A verbatim copy of the full data, with no pictures, is the expected answer.

Collection entries:
------------------------

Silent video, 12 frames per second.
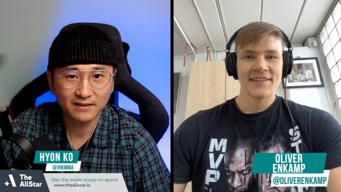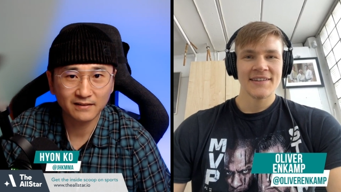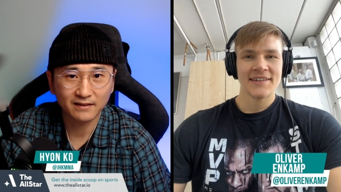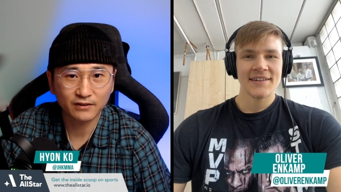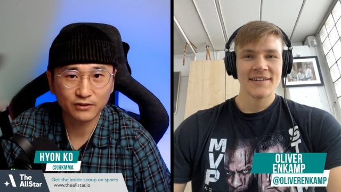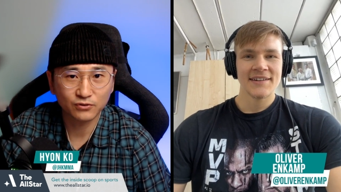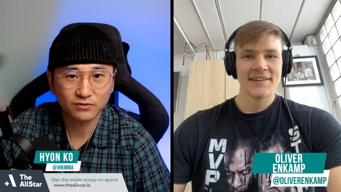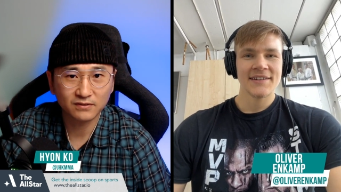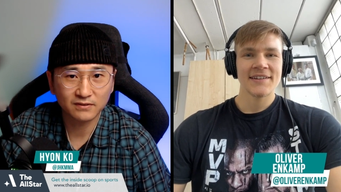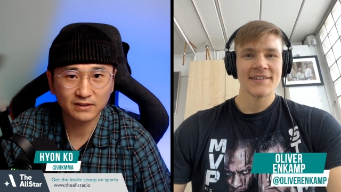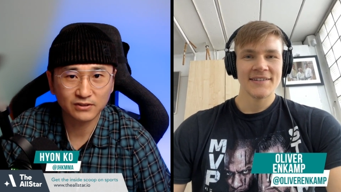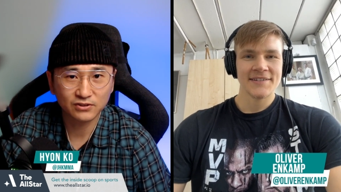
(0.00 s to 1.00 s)
Speaker 1: Like
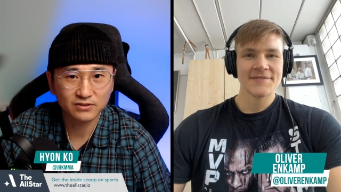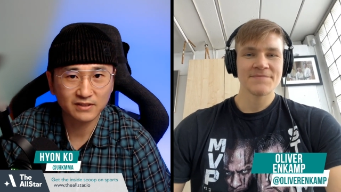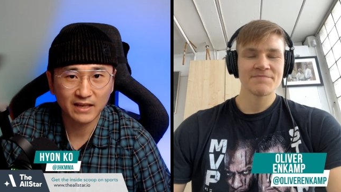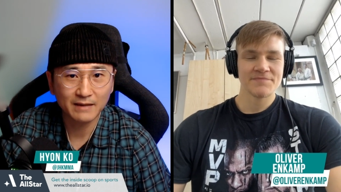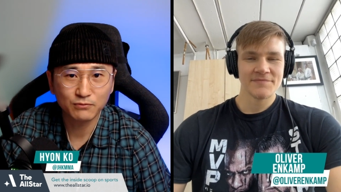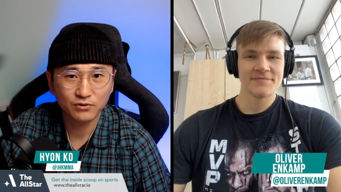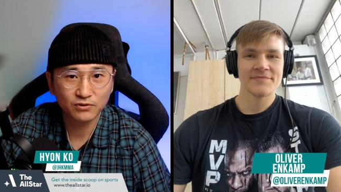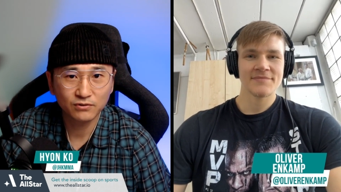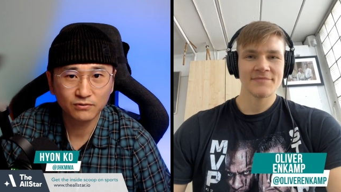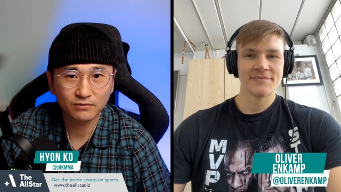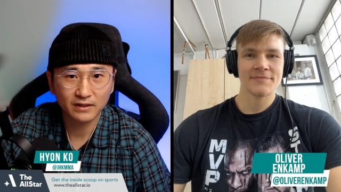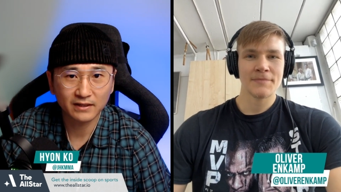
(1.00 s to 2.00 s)
it just came to you?
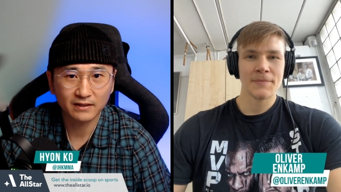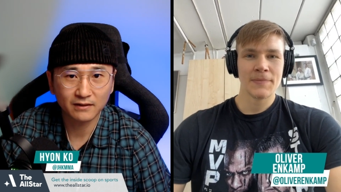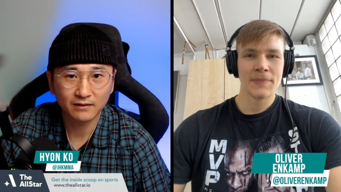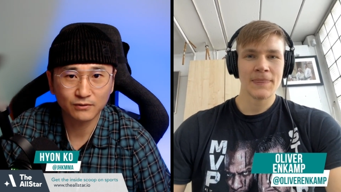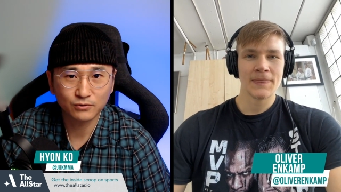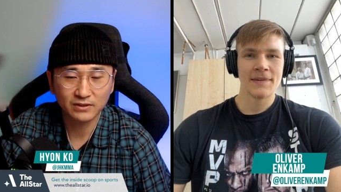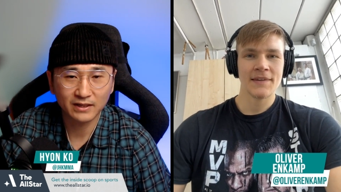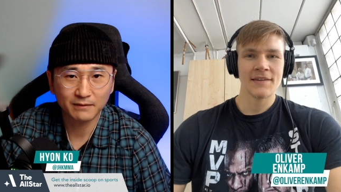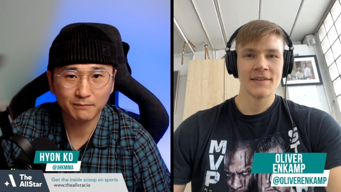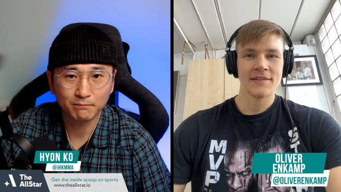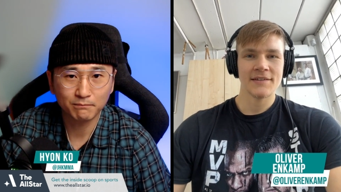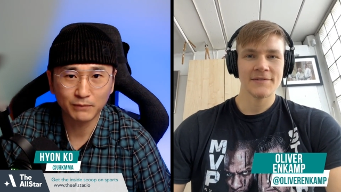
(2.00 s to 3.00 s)
Like it was like
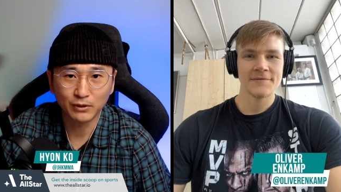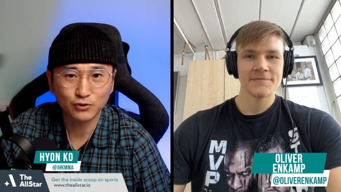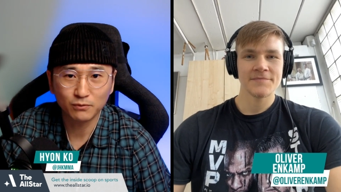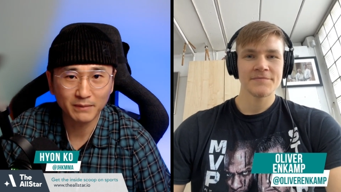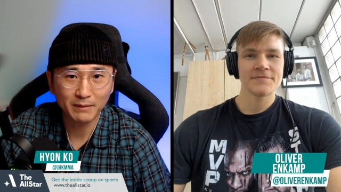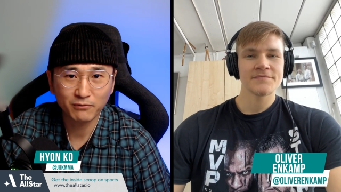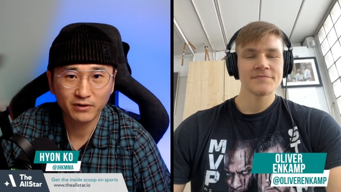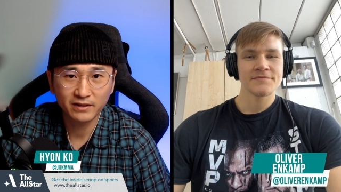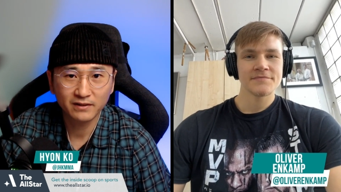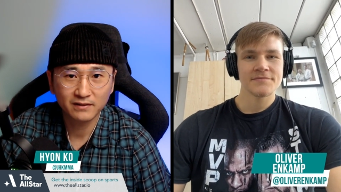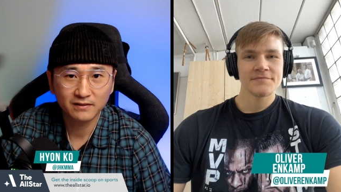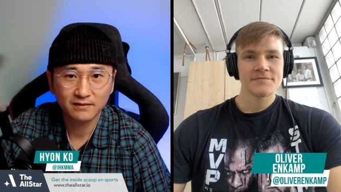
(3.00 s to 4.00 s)
muscle memory?
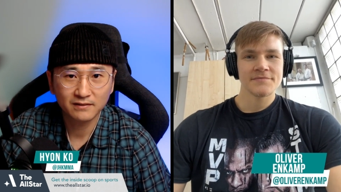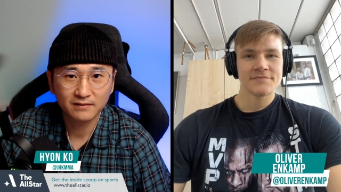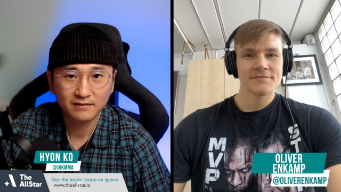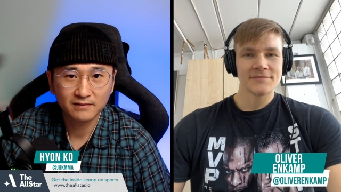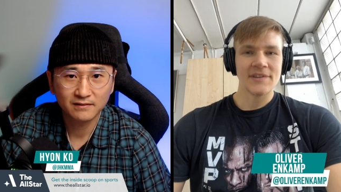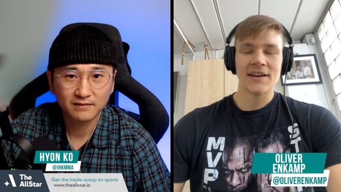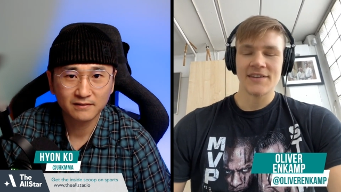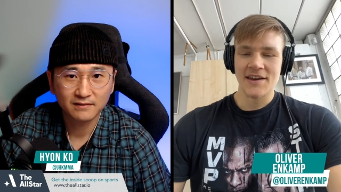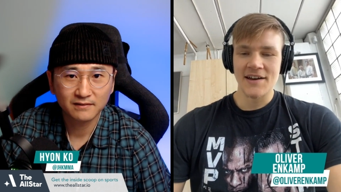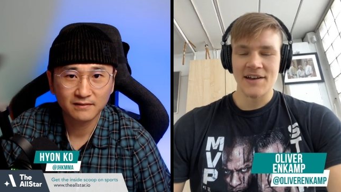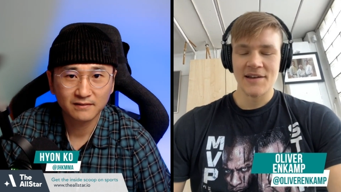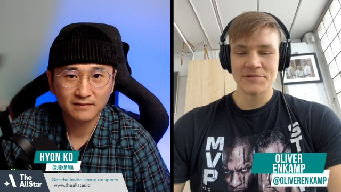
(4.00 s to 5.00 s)

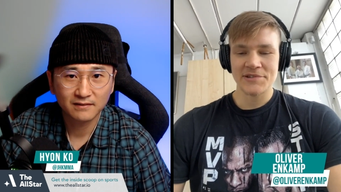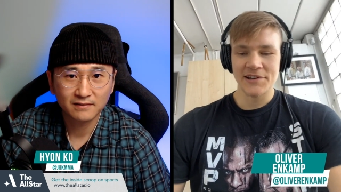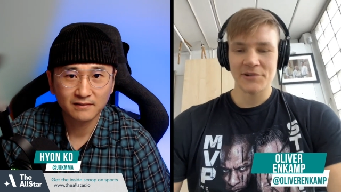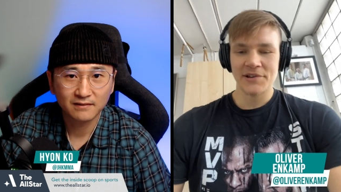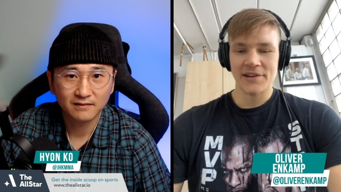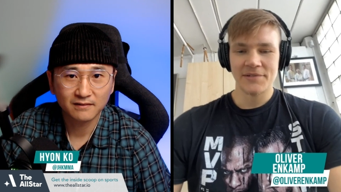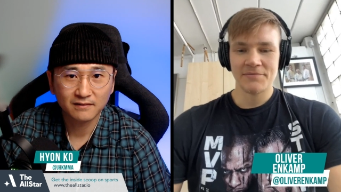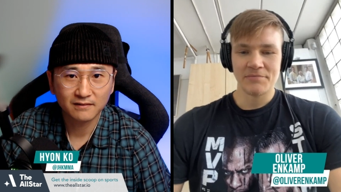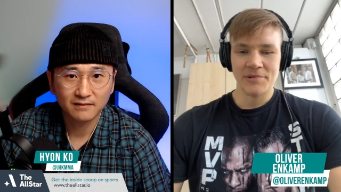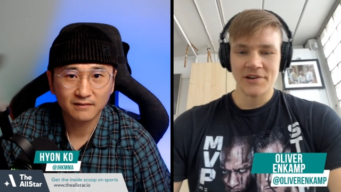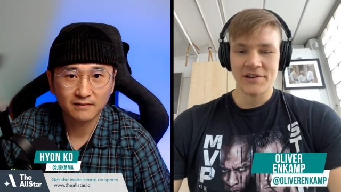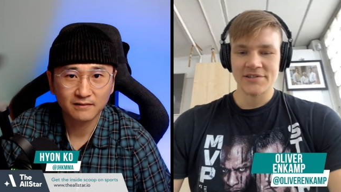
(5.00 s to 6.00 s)
Yeah, absolutely.
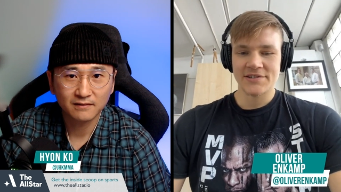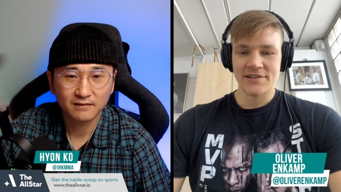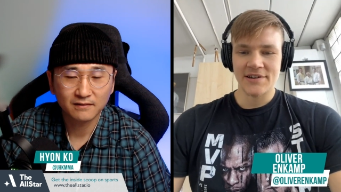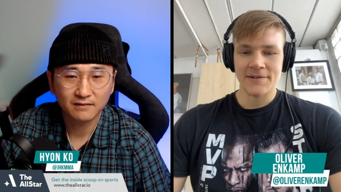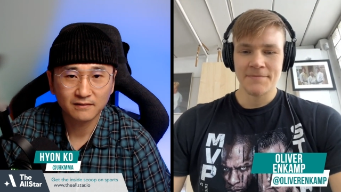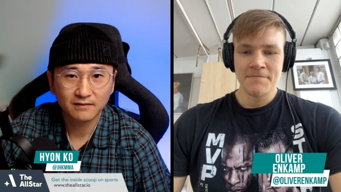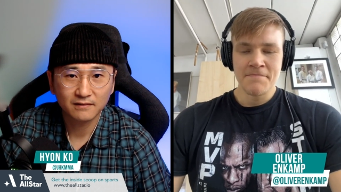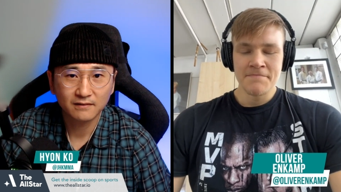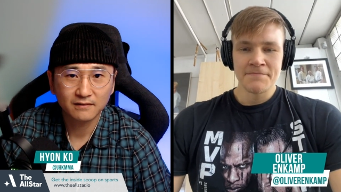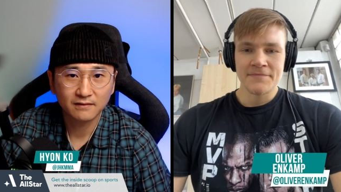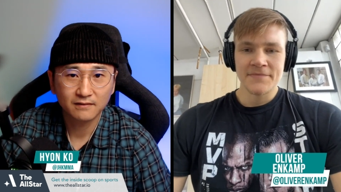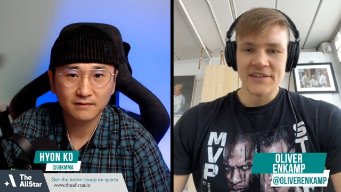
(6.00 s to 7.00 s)
Because
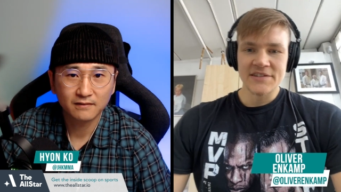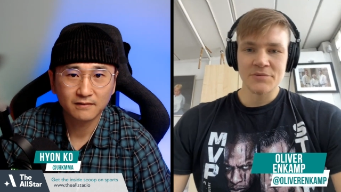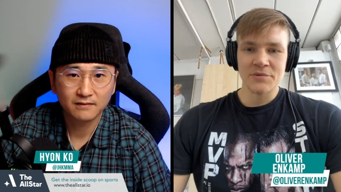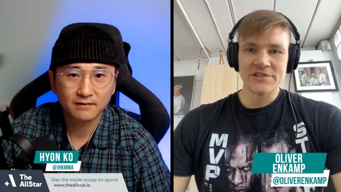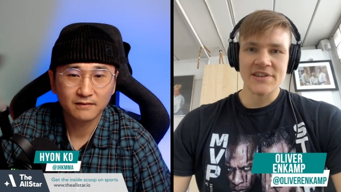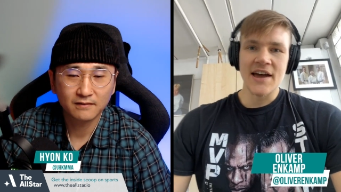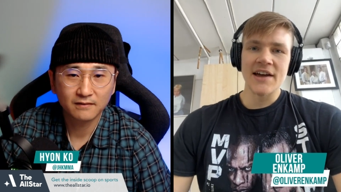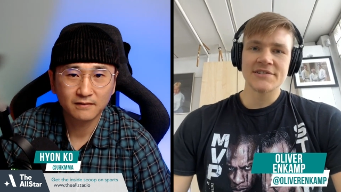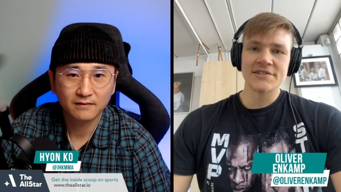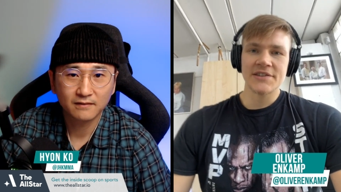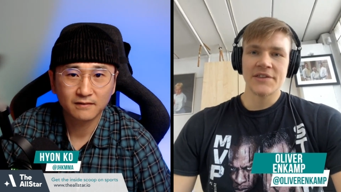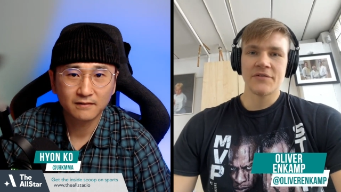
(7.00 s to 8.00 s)
this was
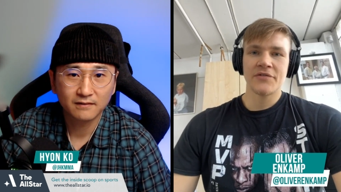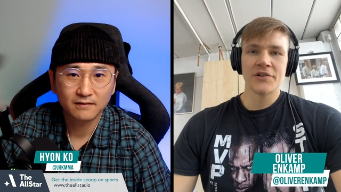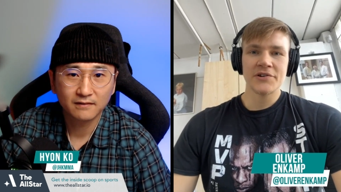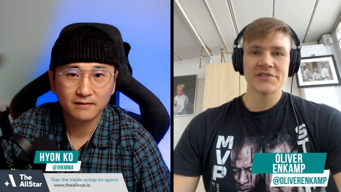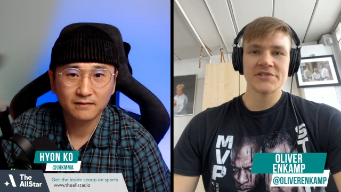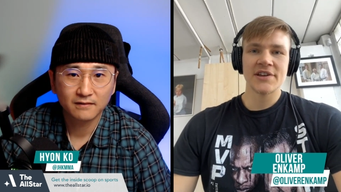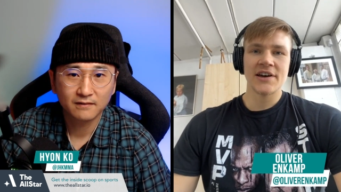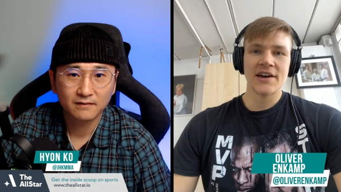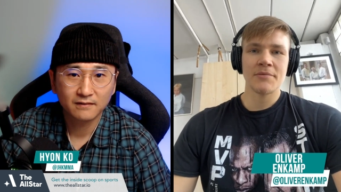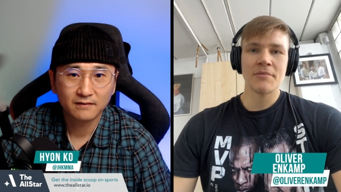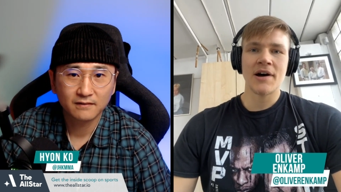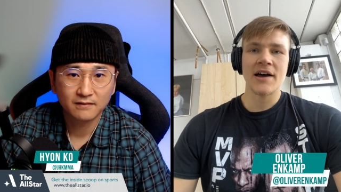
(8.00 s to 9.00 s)
actually the first
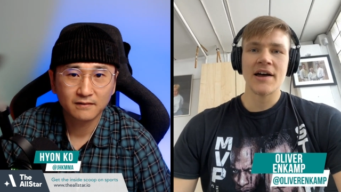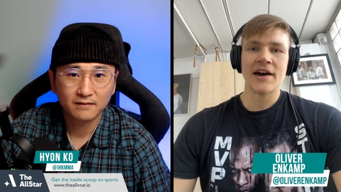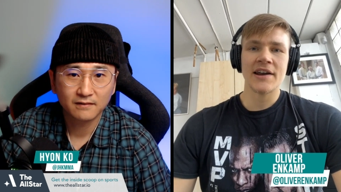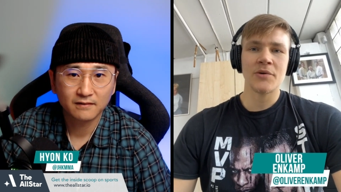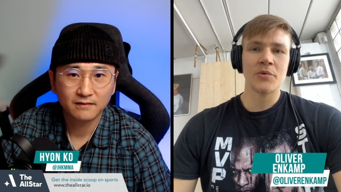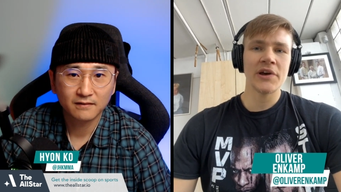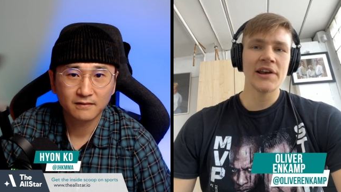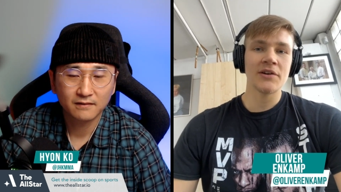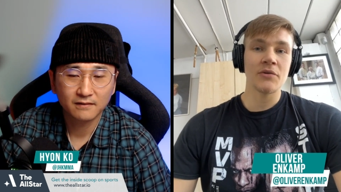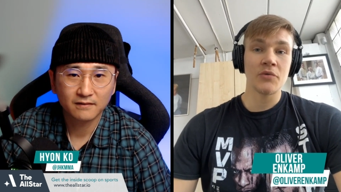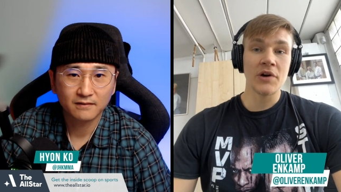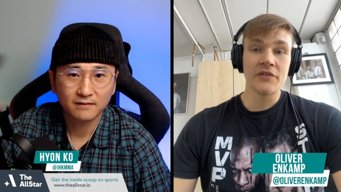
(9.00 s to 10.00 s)
time I had a real
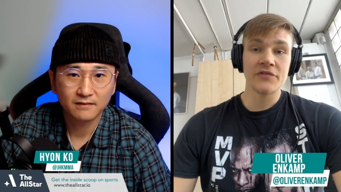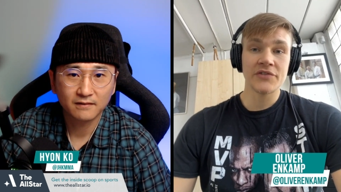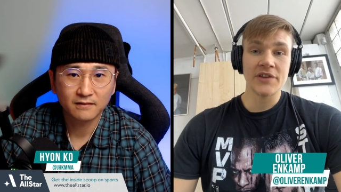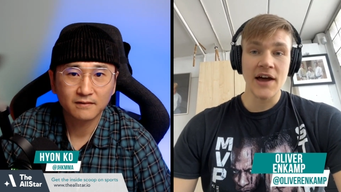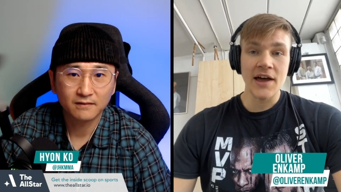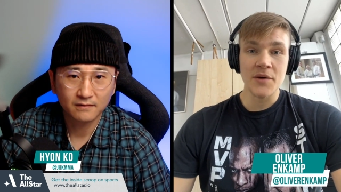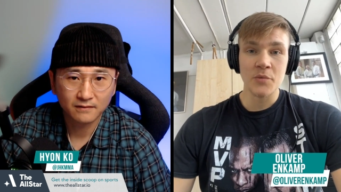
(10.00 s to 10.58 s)
rough time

------------------------

◆ FINISHED EXERCISE ◆
Silent video, 12 frames per second.
(0.00 s to 1.00 s)
Speaker 1: Like
(1.00 s to 2.00 s)
it just came to you?
(2.00 s to 3.00 s)
Like it was like
(3.00 s to 4.00 s)
muscle memory?
(4.00 s to 5.00 s)

(5.00 s to 6.00 s)
Yeah, absolutely.
(6.00 s to 7.00 s)
Because
(7.00 s to 8.00 s)
this was
(8.00 s to 9.00 s)
actually the first
(9.00 s to 10.00 s)
time I had a real
(10.00 s to 10.58 s)
rough time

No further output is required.